EXERCISE INSTRUCTIONS:
Reproduce the entries that follow exactly. No picture should appear in the result.

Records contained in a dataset
= = = =
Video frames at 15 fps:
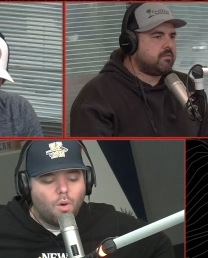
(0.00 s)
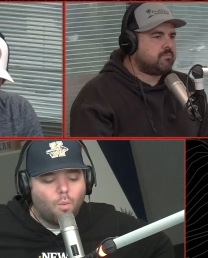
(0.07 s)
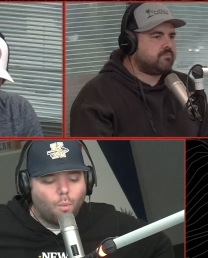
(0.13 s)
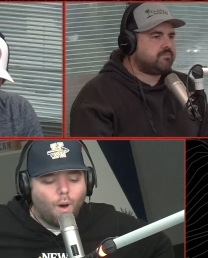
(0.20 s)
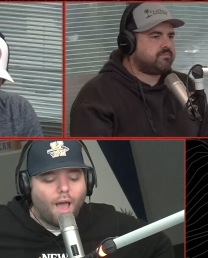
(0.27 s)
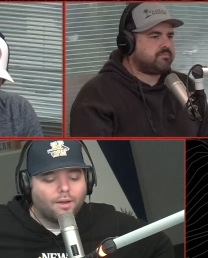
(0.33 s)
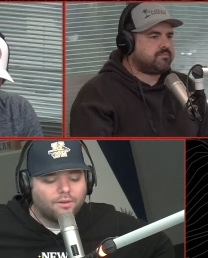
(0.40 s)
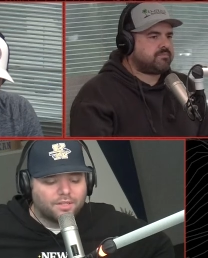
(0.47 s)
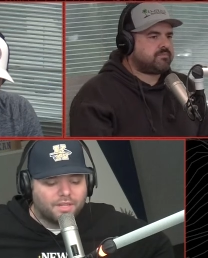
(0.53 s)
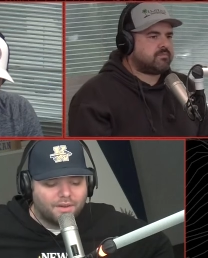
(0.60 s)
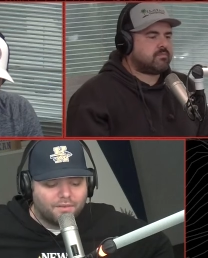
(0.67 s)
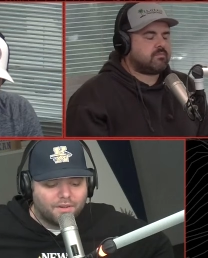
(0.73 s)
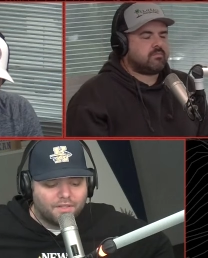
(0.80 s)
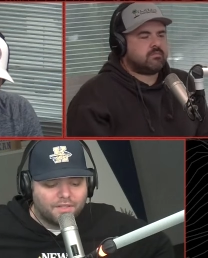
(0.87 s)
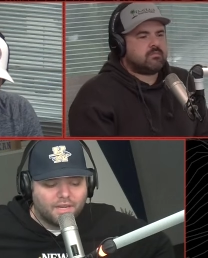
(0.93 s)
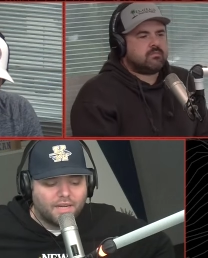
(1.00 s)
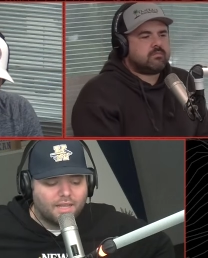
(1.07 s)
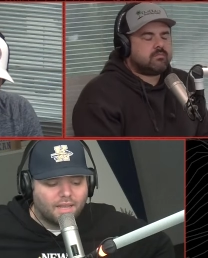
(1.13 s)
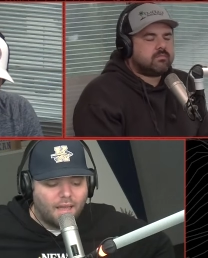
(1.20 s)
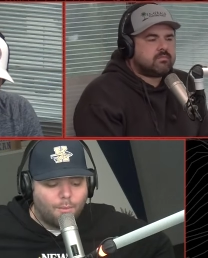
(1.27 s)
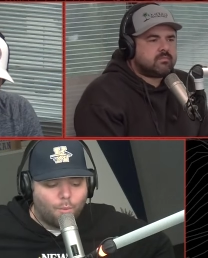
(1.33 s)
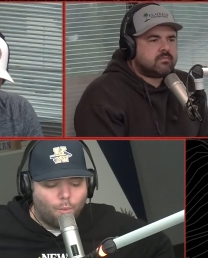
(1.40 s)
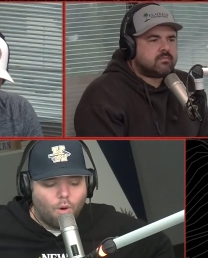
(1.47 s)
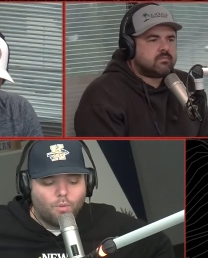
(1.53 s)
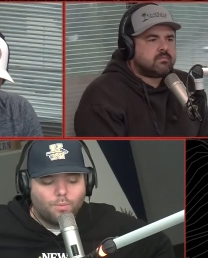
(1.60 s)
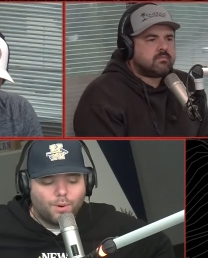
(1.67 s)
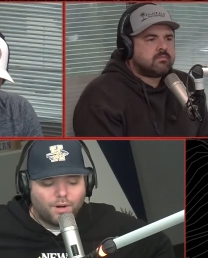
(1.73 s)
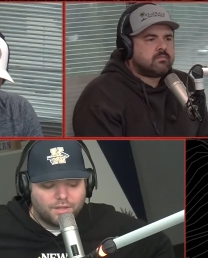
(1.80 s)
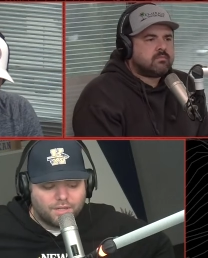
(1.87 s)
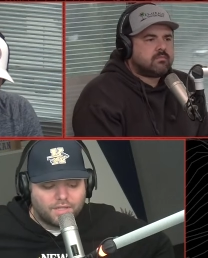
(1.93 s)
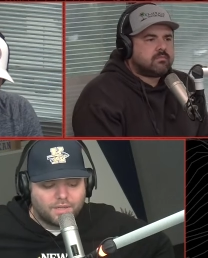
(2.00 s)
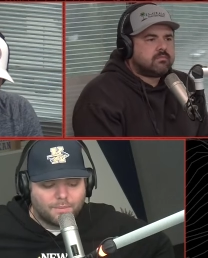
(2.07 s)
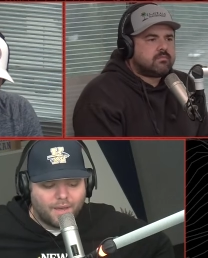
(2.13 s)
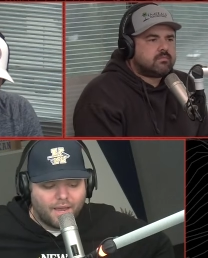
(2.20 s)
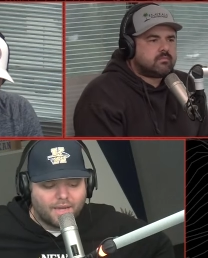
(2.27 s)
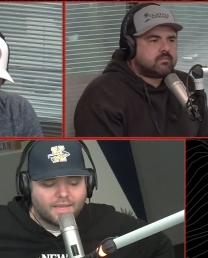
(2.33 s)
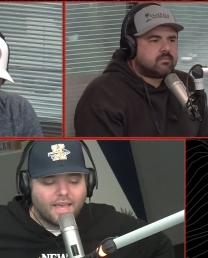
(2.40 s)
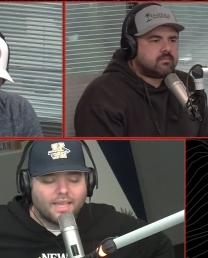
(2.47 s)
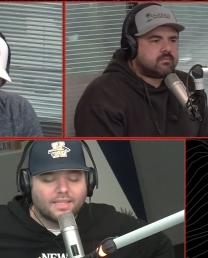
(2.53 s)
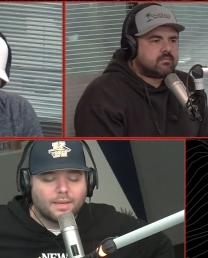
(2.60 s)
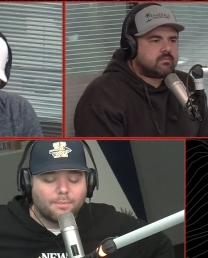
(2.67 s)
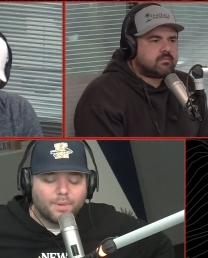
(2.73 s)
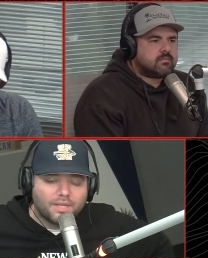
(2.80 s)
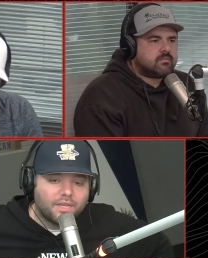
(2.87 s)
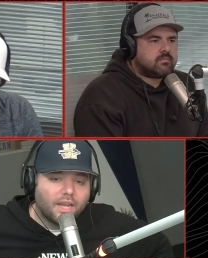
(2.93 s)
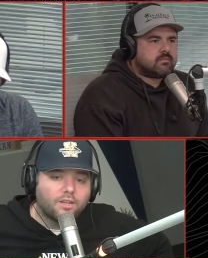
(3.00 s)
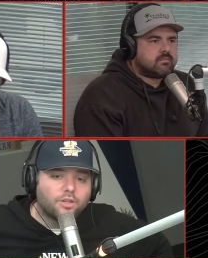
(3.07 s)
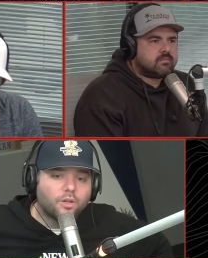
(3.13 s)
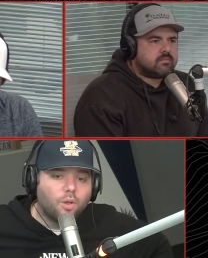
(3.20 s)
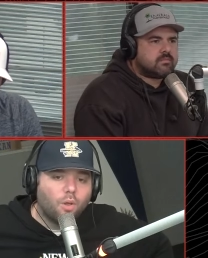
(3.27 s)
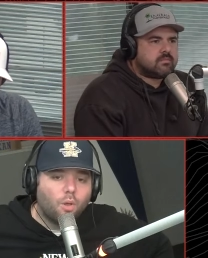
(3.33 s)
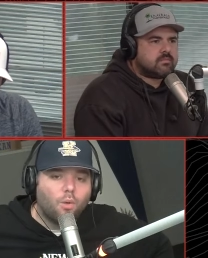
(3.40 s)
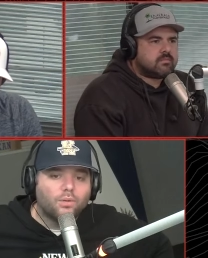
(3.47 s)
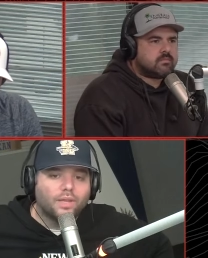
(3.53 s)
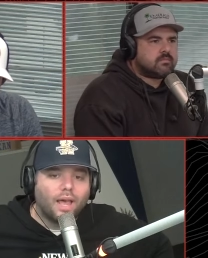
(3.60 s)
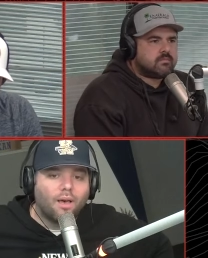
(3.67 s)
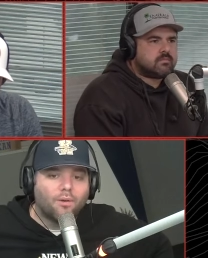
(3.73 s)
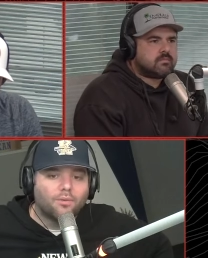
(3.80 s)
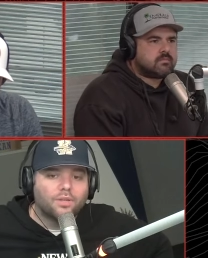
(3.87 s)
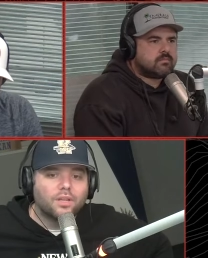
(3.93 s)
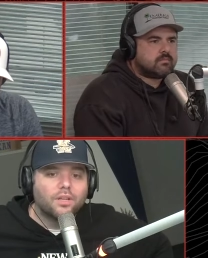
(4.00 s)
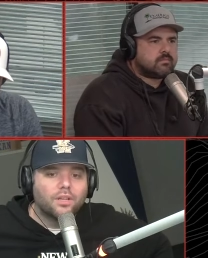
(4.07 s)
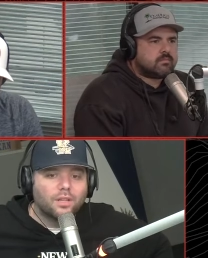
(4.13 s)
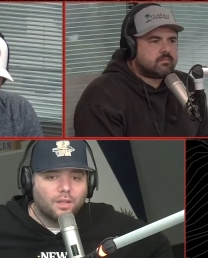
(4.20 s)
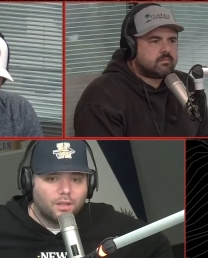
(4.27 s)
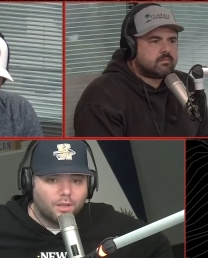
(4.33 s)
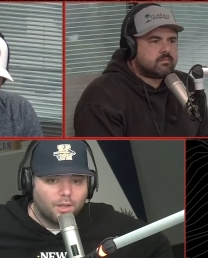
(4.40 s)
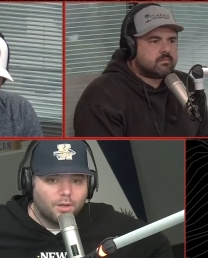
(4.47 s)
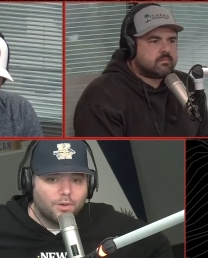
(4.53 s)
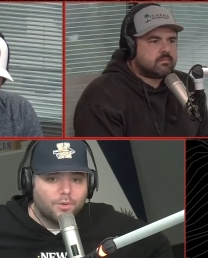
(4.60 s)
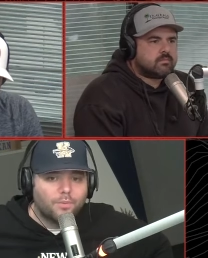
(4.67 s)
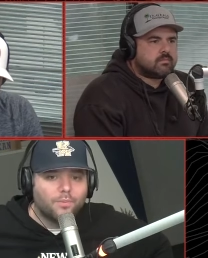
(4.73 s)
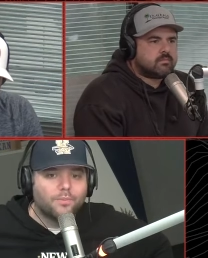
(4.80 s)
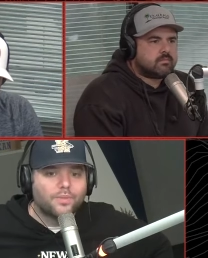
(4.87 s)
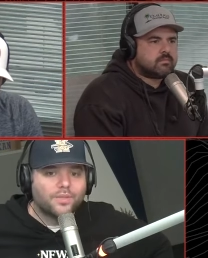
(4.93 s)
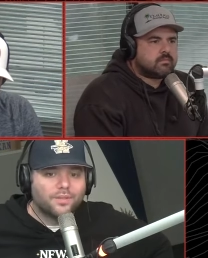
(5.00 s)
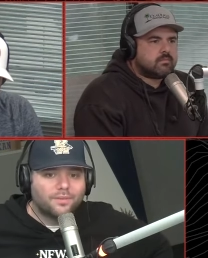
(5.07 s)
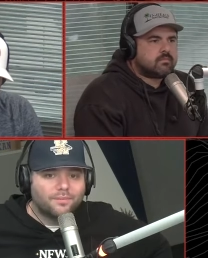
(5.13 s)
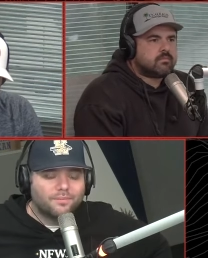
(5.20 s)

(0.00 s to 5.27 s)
Speaker 1: wide receiver CeeDee Lamb won't participate as a potential holdout looms.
= = = =
EXERCISE RESPONSE:
Video frames at 15 fps:
(0.00 s)
(0.07 s)
(0.13 s)
(0.20 s)
(0.27 s)
(0.33 s)
(0.40 s)
(0.47 s)
(0.53 s)
(0.60 s)
(0.67 s)
(0.73 s)
(0.80 s)
(0.87 s)
(0.93 s)
(1.00 s)
(1.07 s)
(1.13 s)
(1.20 s)
(1.27 s)
(1.33 s)
(1.40 s)
(1.47 s)
(1.53 s)
(1.60 s)
(1.67 s)
(1.73 s)
(1.80 s)
(1.87 s)
(1.93 s)
(2.00 s)
(2.07 s)
(2.13 s)
(2.20 s)
(2.27 s)
(2.33 s)
(2.40 s)
(2.47 s)
(2.53 s)
(2.60 s)
(2.67 s)
(2.73 s)
(2.80 s)
(2.87 s)
(2.93 s)
(3.00 s)
(3.07 s)
(3.13 s)
(3.20 s)
(3.27 s)
(3.33 s)
(3.40 s)
(3.47 s)
(3.53 s)
(3.60 s)
(3.67 s)
(3.73 s)
(3.80 s)
(3.87 s)
(3.93 s)
(4.00 s)
(4.07 s)
(4.13 s)
(4.20 s)
(4.27 s)
(4.33 s)
(4.40 s)
(4.47 s)
(4.53 s)
(4.60 s)
(4.67 s)
(4.73 s)
(4.80 s)
(4.87 s)
(4.93 s)
(5.00 s)
(5.07 s)
(5.13 s)
(5.20 s)

(0.00 s to 5.27 s)
Speaker 1: wide receiver CeeDee Lamb won't participate as a potential holdout looms.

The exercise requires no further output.